"""Pydantic models for the ODSE Sandbox Environment.

Defines the two actions (RunCode, Submit), observations, step results,
and supporting types for a code-execution sandbox where agents write
and execute Python code to solve data-science tasks.

Architecture
------------
Instead of a fixed DSL with enumerated action types, the sandbox
exposes only two actions:

* ``RunCodeAction`` : execute arbitrary Python in a persistent namespace.
* ``SubmitAction``  : submit predictions and terminate the episode.

The observation gives the agent execution feedback (stdout/stderr),
workspace state (variables, shapes), scoring context, and dataset
metadata so it can plan its next code cell.
"""

from __future__ import annotations

from enum import Enum
from typing import Any, Dict, List, Literal, Optional, Tuple, Union

from pydantic import BaseModel, Field
from typing_extensions import Annotated


# ============================================================================
# Enums
# ============================================================================

class ProblemType(str, Enum):
    """Type of ML problem the agent must solve."""

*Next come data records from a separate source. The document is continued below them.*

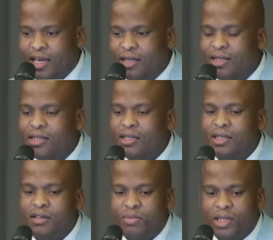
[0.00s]

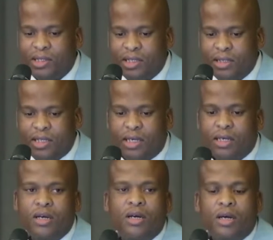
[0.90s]
ETDP CETA
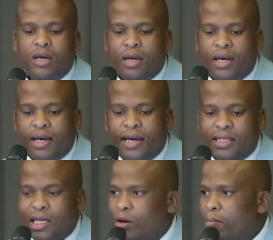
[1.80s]

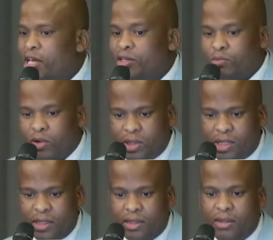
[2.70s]
as our main
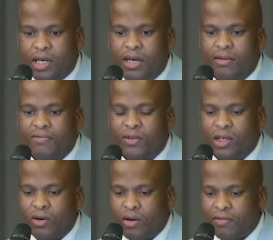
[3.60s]
sponsors for
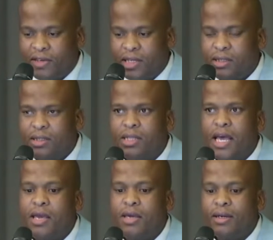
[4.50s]
the conference.
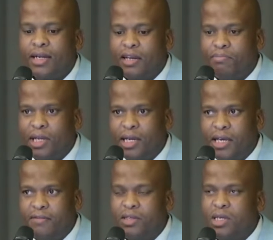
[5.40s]
They really
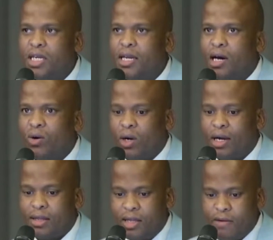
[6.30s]
believed in
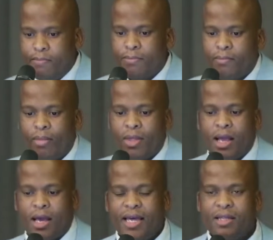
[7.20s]
our theme,
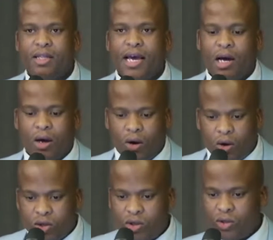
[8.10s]
and they are
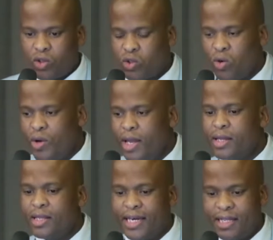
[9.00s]
also
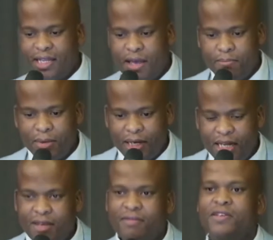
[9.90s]
showing that they
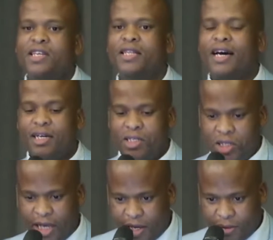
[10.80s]
believe in the
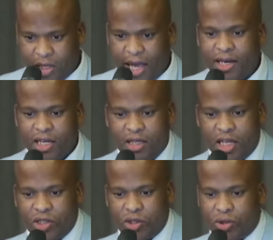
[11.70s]
RGA and in
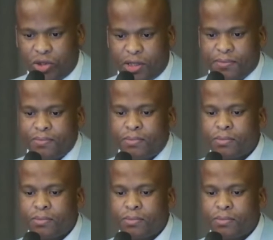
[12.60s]
the institution.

    CLASSIFICATION = "classification"
    REGRESSION = "regression"


class Difficulty(str, Enum):
    """Difficulty Level - controls dataset noise, nulls, and step budget."""

    EASY = "easy"
    MEDIUM = "medium"
    HARD = "hard"


class ExecutionStatus(str, Enum):
    """Outcome of a single code execution."""

    SUCCESS = "success"
    ERROR = "error"
    TIMEOUT = "timeout"


# ============================================================================
# Actions
# ============================================================================

class RunCodeAction(BaseModel):
    """Execute Python code in the sandbox.

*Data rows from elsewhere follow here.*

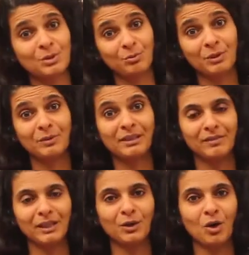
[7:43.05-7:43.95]
so we were
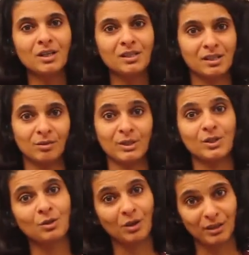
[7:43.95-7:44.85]
living in hostel, we
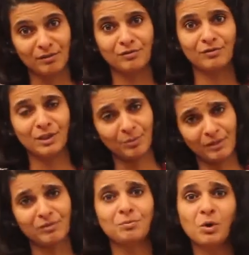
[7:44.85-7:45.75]
used to all live
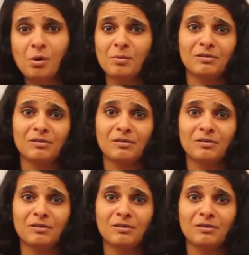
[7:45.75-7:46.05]
away from home,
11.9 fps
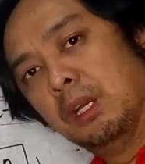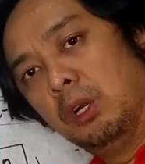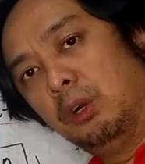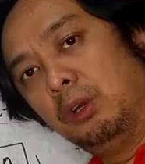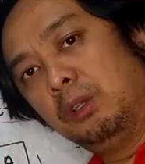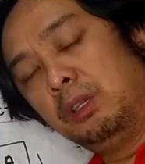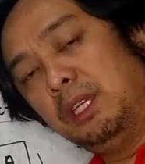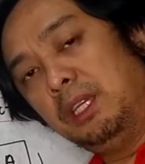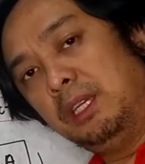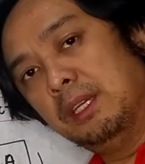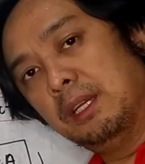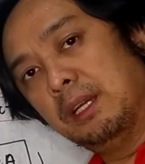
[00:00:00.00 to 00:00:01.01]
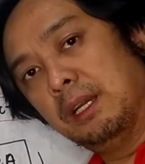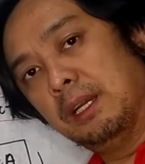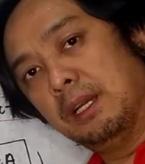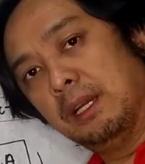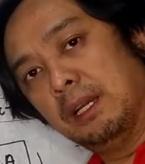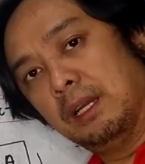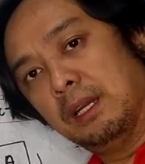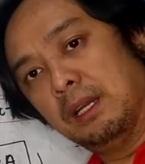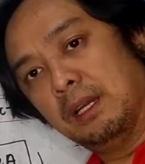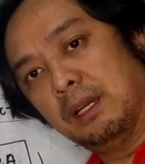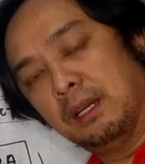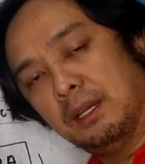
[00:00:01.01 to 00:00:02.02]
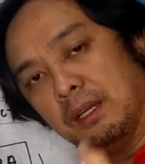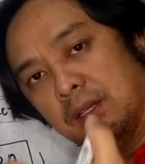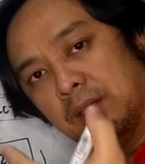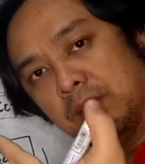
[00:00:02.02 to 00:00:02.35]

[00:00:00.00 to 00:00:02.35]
on the uh,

    The code runs in a persistent namespace pre-loaded with:

    * ``train_df``      : Training DataFrame (features **+** target)
    * ``val_features``  : Validation features (target hidden)
    * ``test_features`` : Test features (target hidden)
    * ``target_column`` : Name of the target column (str)
    * ``pd``, ``np``    : pandas and numpy
    * ``evaluate(preds)`` : Score predictions against hidden **validation** labels

    Variables persist across ``RunCode`` calls (notebook-style kernel).
    Assign your **test-set** predictions to the variable ``predictions``
    before calling ``SubmitAction``.
    """

    action_type: Literal["run_code"] = Field(default="run_code", frozen=True)
    code: str = Field(description="Python code to execute in the sandbox")

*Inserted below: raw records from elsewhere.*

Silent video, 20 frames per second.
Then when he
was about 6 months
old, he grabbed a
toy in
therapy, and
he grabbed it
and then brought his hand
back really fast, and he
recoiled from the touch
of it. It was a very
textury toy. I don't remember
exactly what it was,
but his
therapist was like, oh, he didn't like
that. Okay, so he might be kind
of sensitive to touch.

class SubmitAction(BaseModel):
    """Submit predictions and terminate the episode.

    Reads the ``predictions`` variable from the sandbox namespace and
    scores it against the **hidden test labels**. The variable must be
    an array-like whose length matches ``test_features``.
    """

    action_type: Literal["submit"] = Field(default="submit", frozen=True)


Action = Annotated[
    Union[RunCodeAction, SubmitAction],
    Field(discriminator="action_type"),
]


# ============================================================================
# Dataset / Column metadata
# ============================================================================

class ColumnSchema(BaseModel):
    """Schema information for a single column in the dataset."""

    name: str
    dtype: str
    null_count: int = Field(ge=0)
    is_numeric: bool
    unique_count: int = Field(ge=0)
    sample_values: List[Any] = Field(default_factory=list, max_length=5)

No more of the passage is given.